You see a tool result with `isError: true` and text ending in:

```
<!-- Generation timed out after Nms at N deltas (M chars). Output is incomplete.
     Increase OD_GENERATE_TIMEOUT_MS or slice the prompt into smaller sections. -->
```

**What happened:** the server-side `AbortSignal.timeout` fired mid-stream. The HTML *before* the comment is real and salvageable — the LLM produced those tokens before being cut off.

**Fix:**
1. Read the partial HTML — is it usable as-is? If yes, save via `od_save_artifact` with a `-partial` slug suffix.
2. If you need the full design: either raise `OD_GENERATE_TIMEOUT_MS` (default 600000), or slice the prompt into sections (hero, features, FAQ, footer) and generate each separately.
3. Don't retry the same prompt blindly — you'll hit the same timeout.

### Symptom 2 — Client-side timeout fired (no partial recovery)

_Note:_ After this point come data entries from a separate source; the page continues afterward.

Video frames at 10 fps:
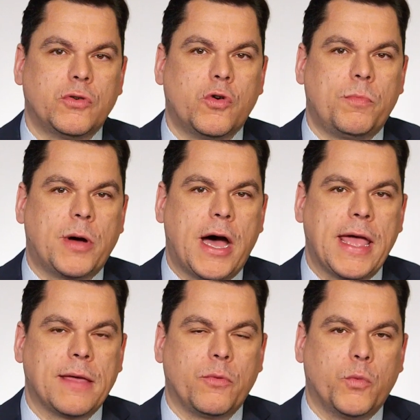or
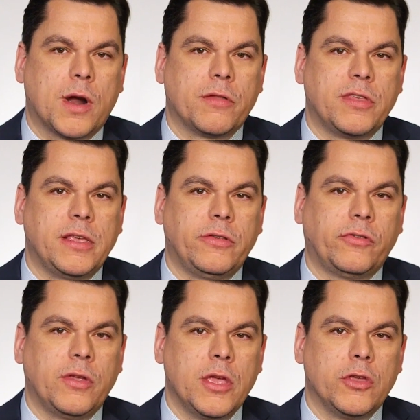by one of
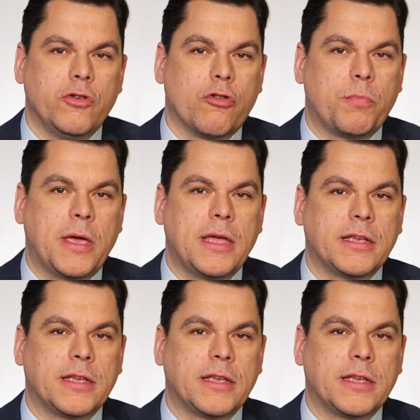these European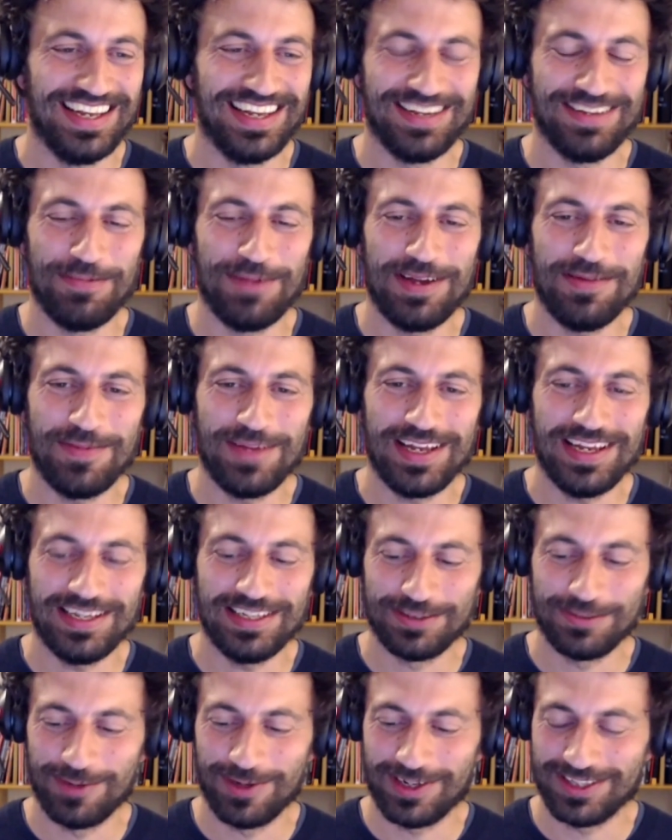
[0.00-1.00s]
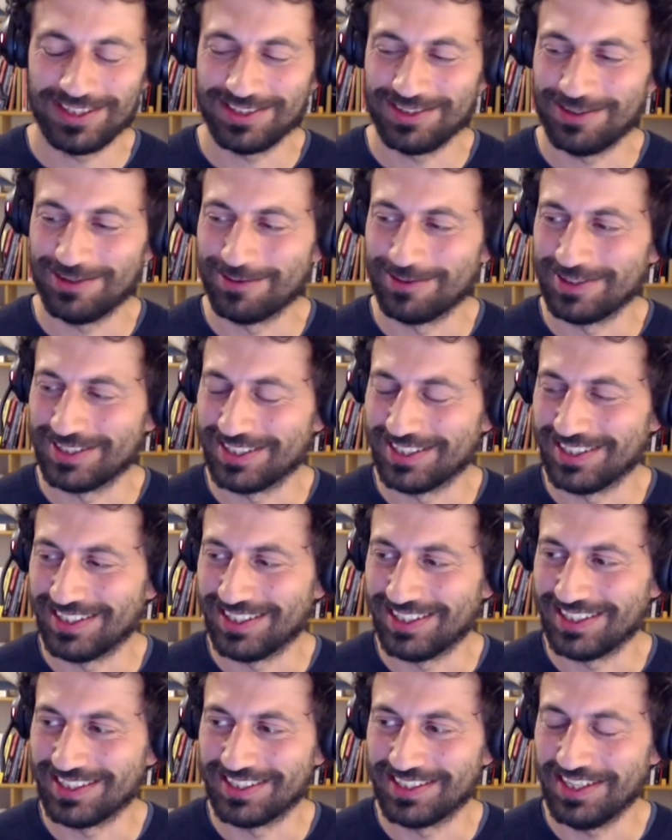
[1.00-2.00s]
my answer is always
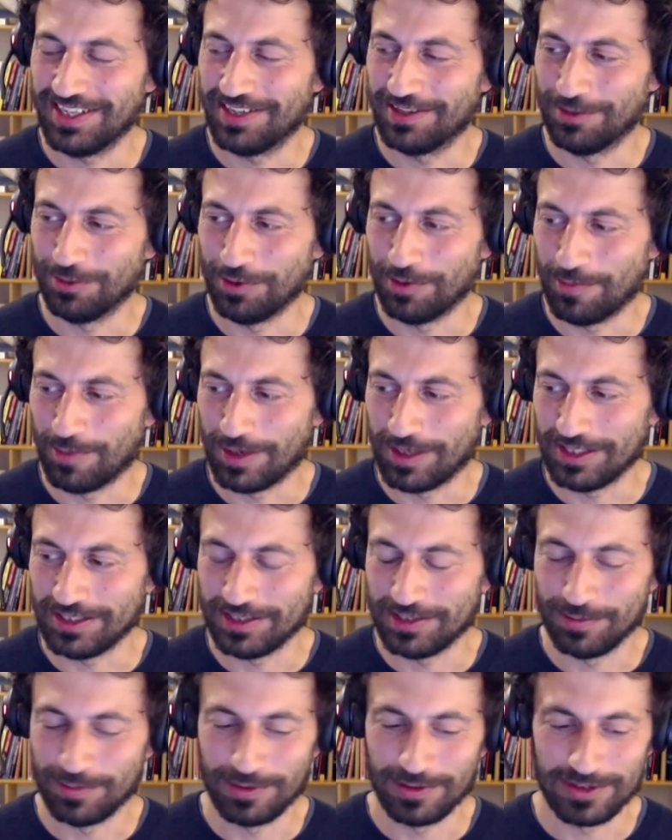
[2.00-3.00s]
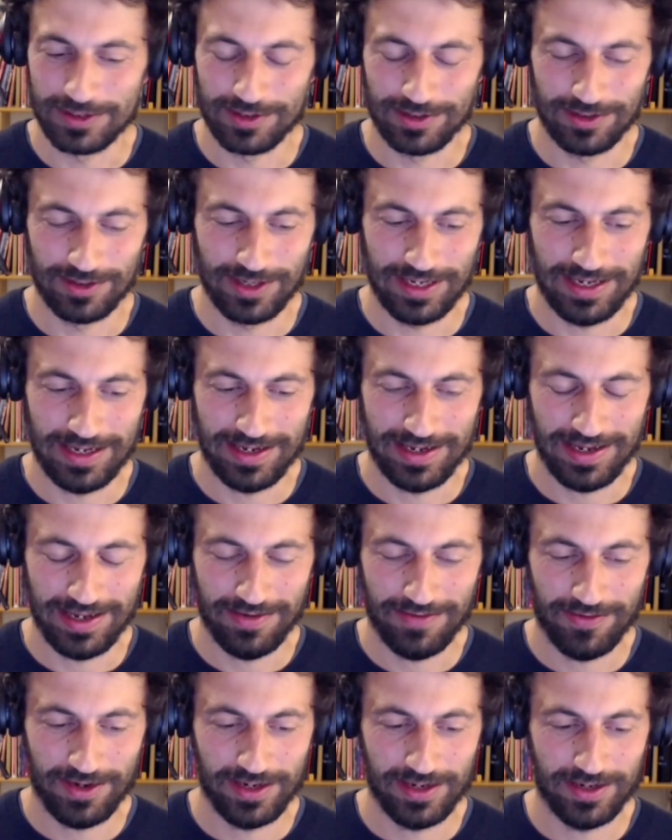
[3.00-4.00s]
stick to the principles. So
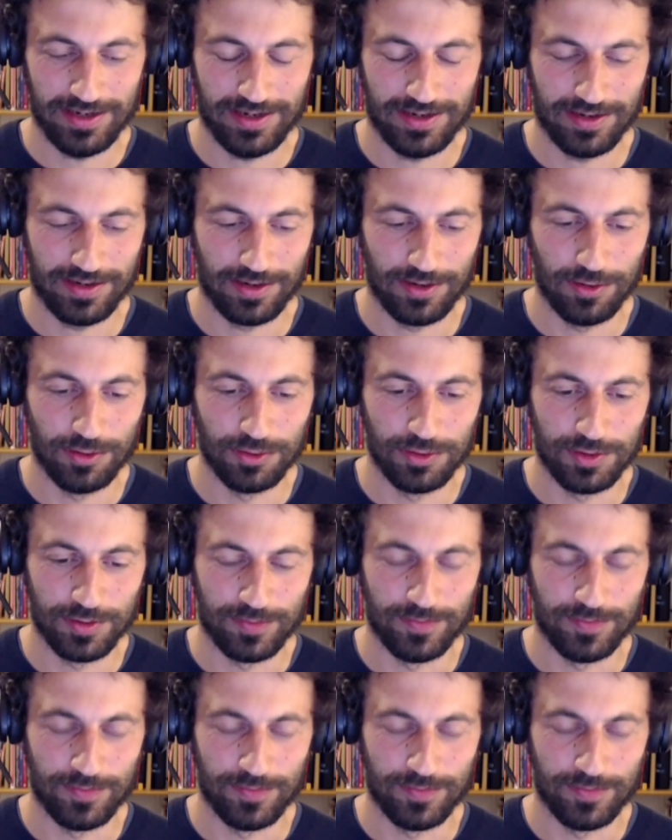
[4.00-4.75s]
every good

You see `MCP error -32001: Request timed out` from the MCP client itself, well before the server timeout would fire. No partial output is delivered.

**What happened:** the MCP client's JSON-RPC transport timeout (often 60s) fired first. The server may still be generating, but its response never reaches you. Server-side `OD_GENERATE_TIMEOUT_MS` doesn't help here — the client gave up first.

**Known interaction** with OpenCode's MCP integration: OpenCode sets `resetTimeoutOnProgress: true` but doesn't pass an `onprogress` callback to `client.callTool`. The underlying TypeScript SDK only sends a `progressToken` to the server when `onprogress` is set, so without it, no progress notifications flow, so the client's timeout never resets. This is a client-side gap, not a server bug — the server is spec-correct in refusing to emit unsolicited progress.

**Fix (client-side):**
- If you control the MCP client: pass `onprogress` AND `resetTimeoutOnProgress: true` to `client.callTool`.
- If you're using OpenCode: slice the prompt into chunks small enough to finish within the client's default timeout (~60s ≈ a single hero section).
- Track at the upstream OpenCode issue (link TBD once filed).

### Symptom 3 — User canceled

Tool result has `isError: true` and trailing `<!-- Generation cancelled by client at N deltas... -->`. Expected behavior; the partial HTML is real.

## Debugging Checklist

When stuck, run these in order:

1. `od_list_projects` (no args) — does the daemon respond at all?
2. If 401 → check auth mode + creds per the table above
3. If `ECONNREFUSED` → `OD_DAEMON_URL` is wrong for your network. See [environment-setup.md § Common Deployment Recipes](environment-setup.md#common-deployment-recipes).
4. If 404 from `od_list_projects` → `OD_DAEMON_URL` points at not-an-OD-daemon
5. If `od_list_projects` works but `od_generate_design` fails → it's BYOK. Check `BYOK_*` env vars per [byok-providers.md](byok-providers.md).